- ASSIGNED TASK:
For the records shown below, return an exact copy that excludes the pictures.

= = = =

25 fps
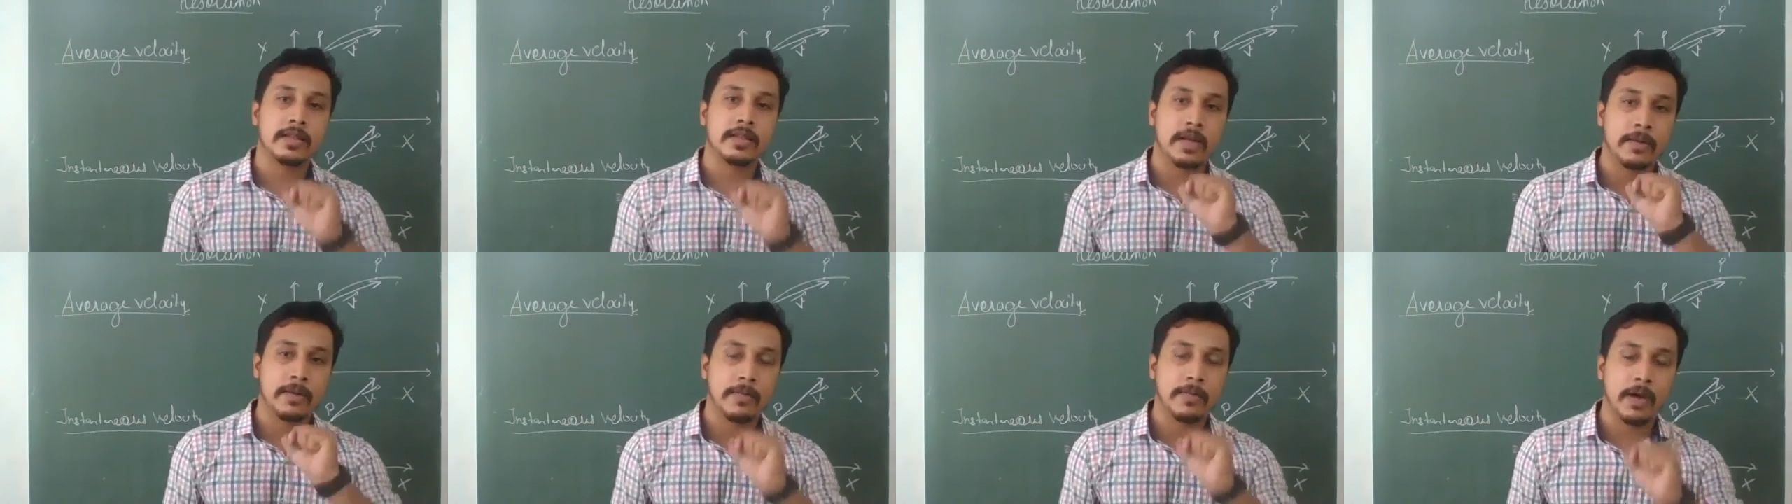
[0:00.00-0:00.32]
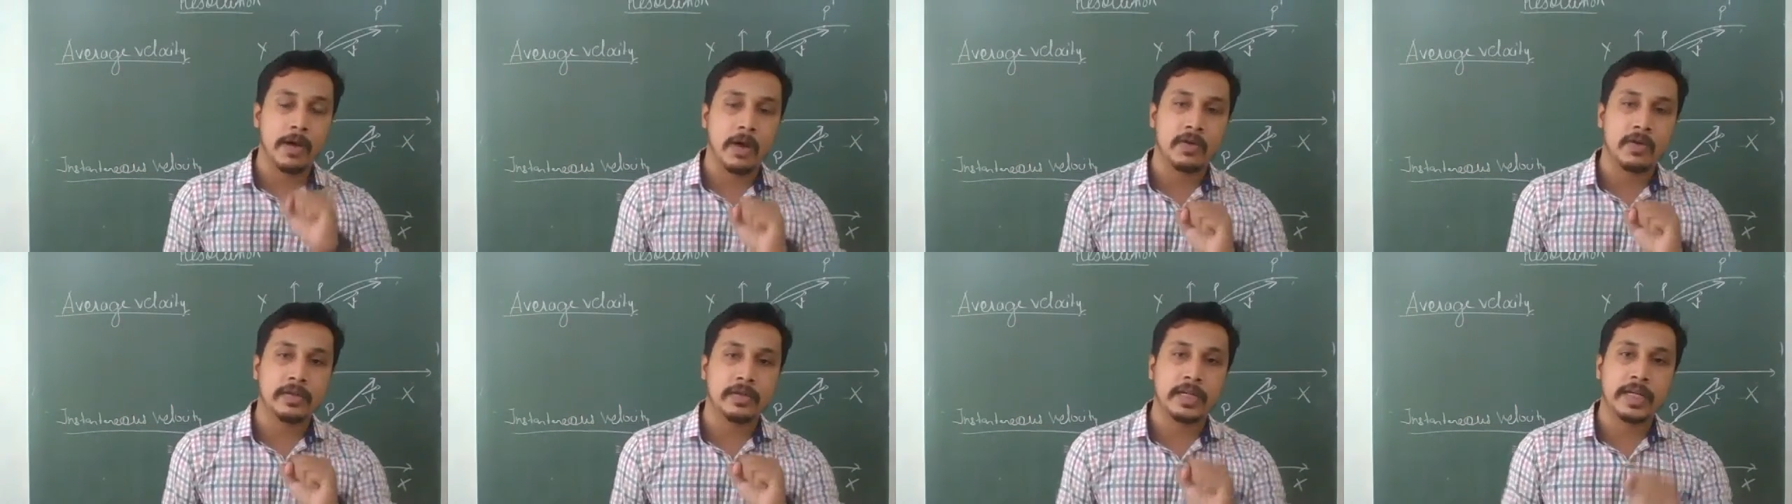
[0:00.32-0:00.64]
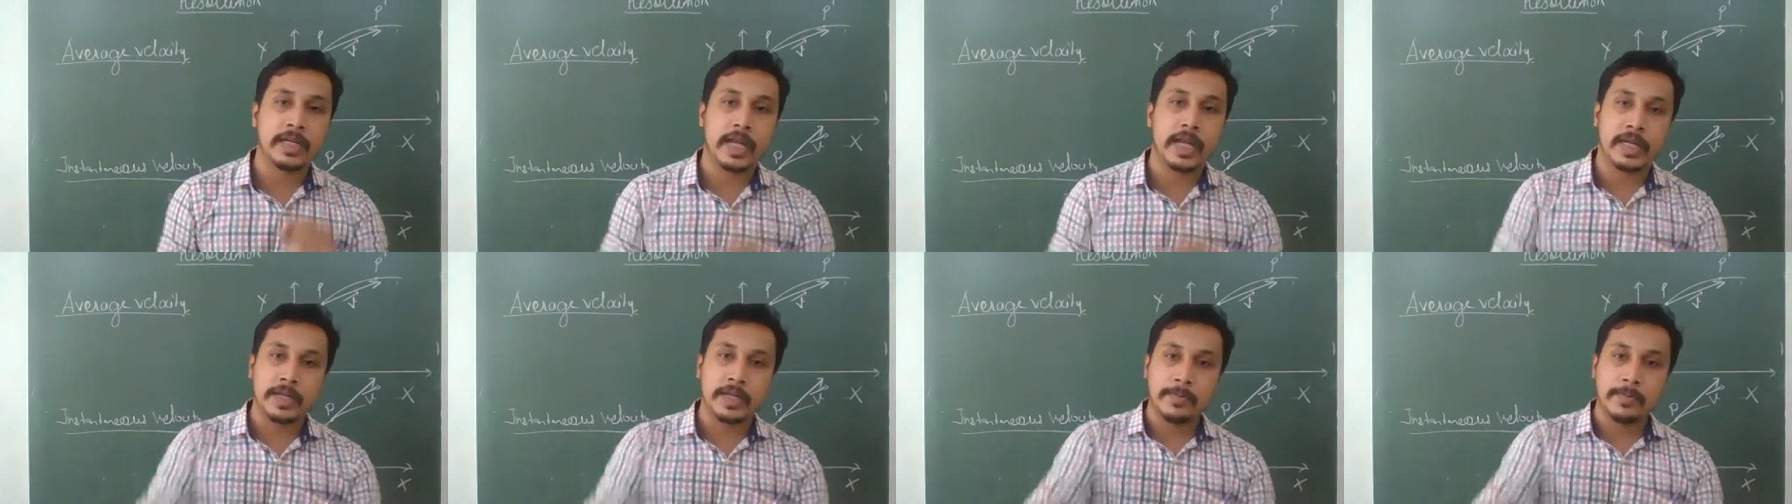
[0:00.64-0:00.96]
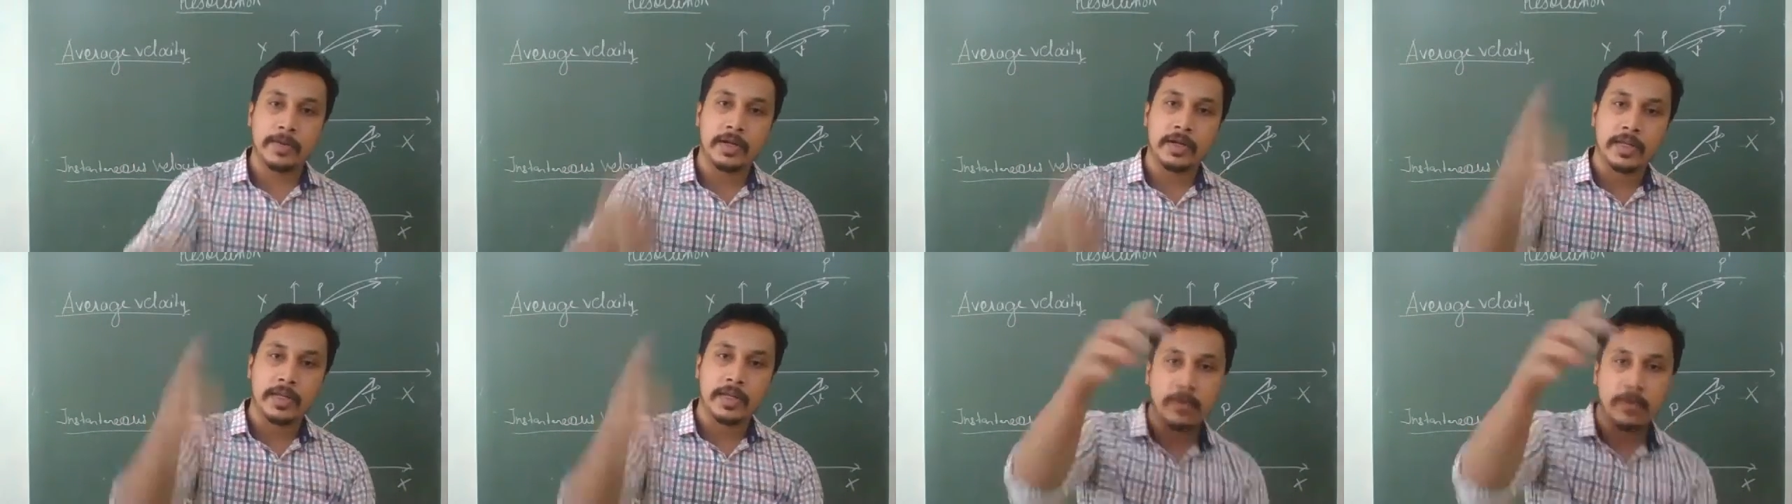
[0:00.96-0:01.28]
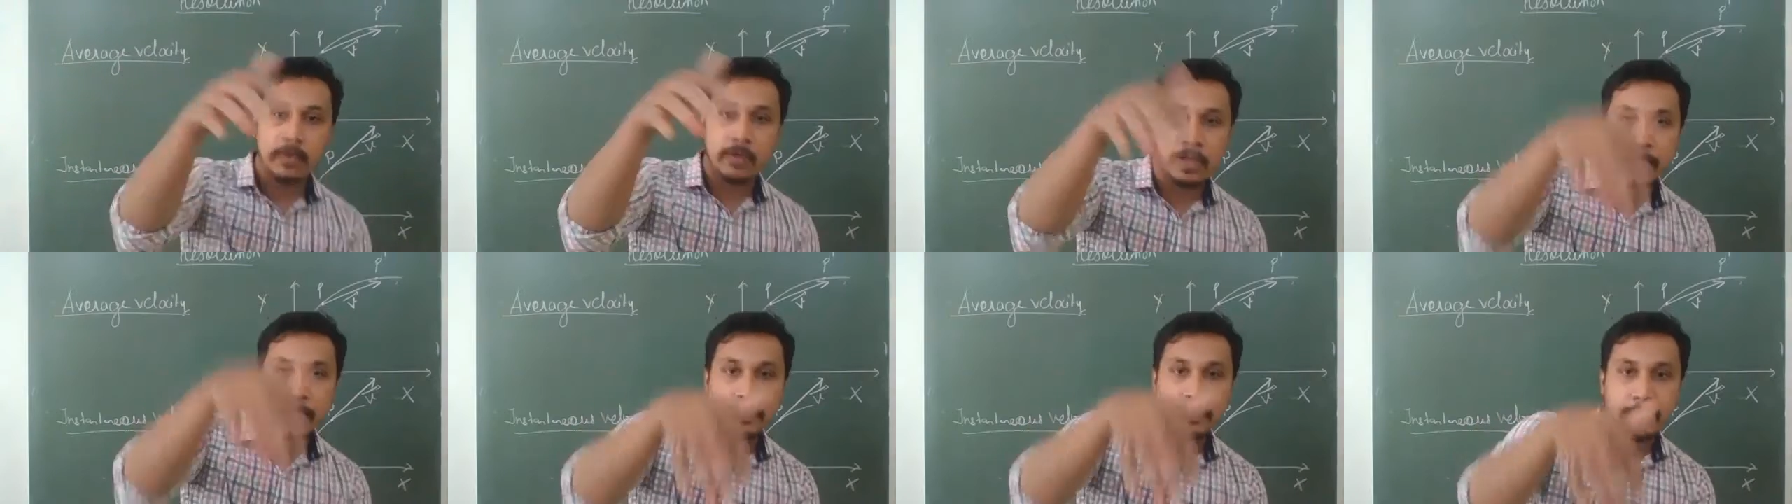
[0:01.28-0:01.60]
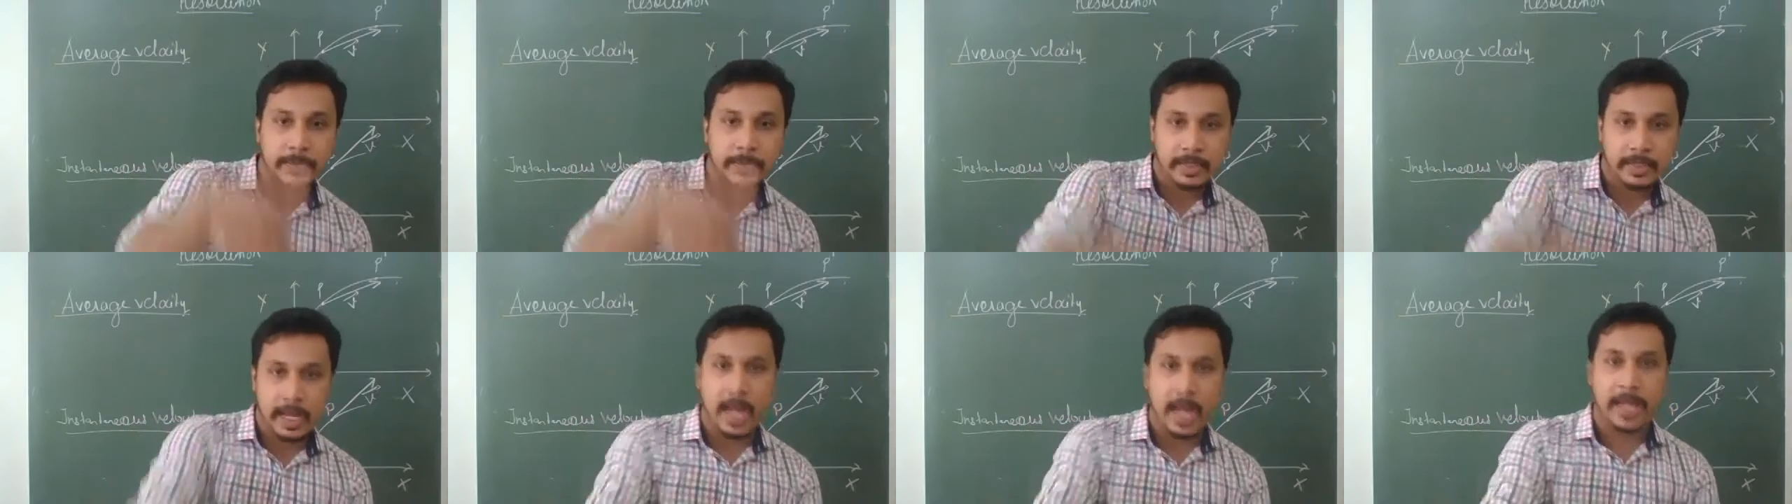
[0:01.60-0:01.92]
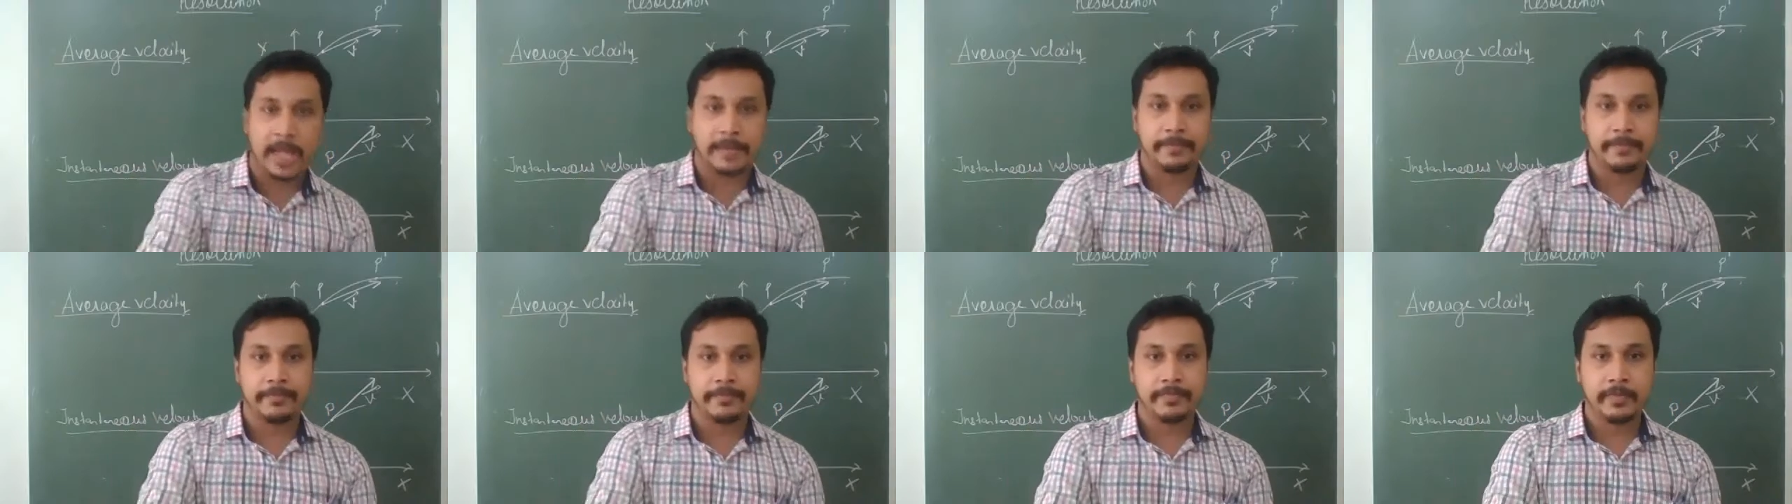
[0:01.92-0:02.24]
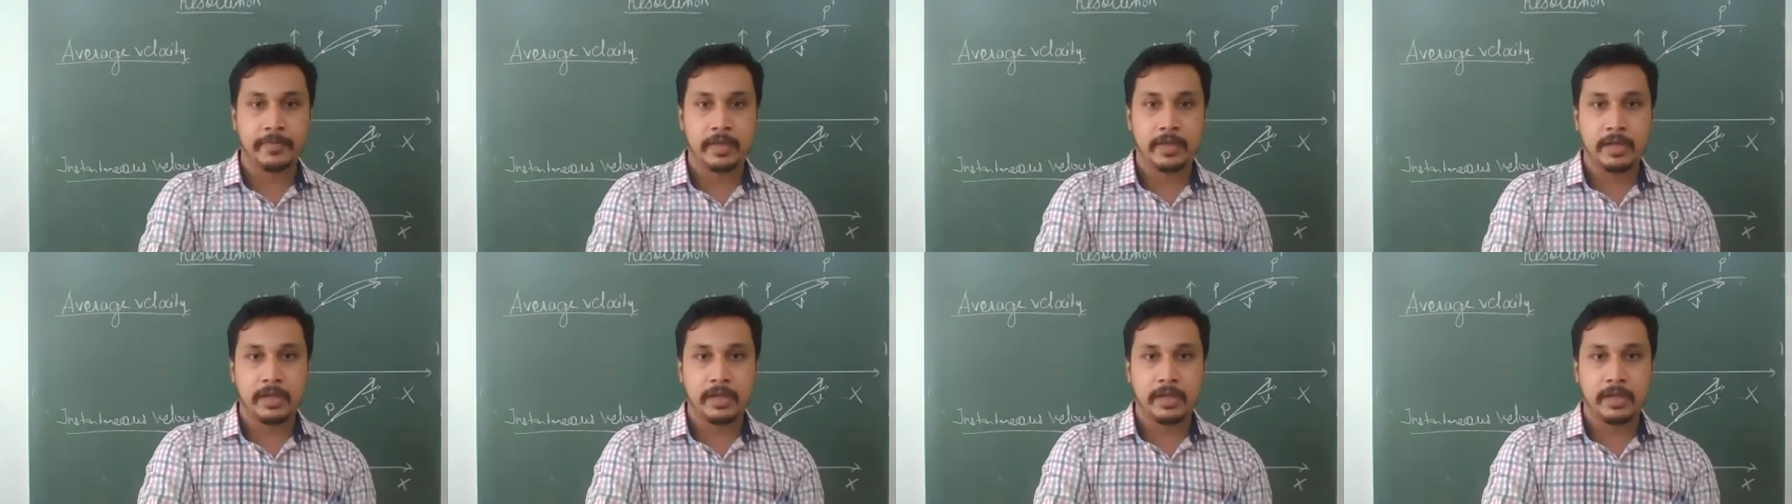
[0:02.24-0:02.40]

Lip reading: about that at a particular time,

= = = =

- RESPONSE AREA:
25 fps
[0:00.00-0:00.32]
[0:00.32-0:00.64]
[0:00.64-0:00.96]
[0:00.96-0:01.28]
[0:01.28-0:01.60]
[0:01.60-0:01.92]
[0:01.92-0:02.24]
[0:02.24-0:02.40]

Lip reading: about that at a particular time,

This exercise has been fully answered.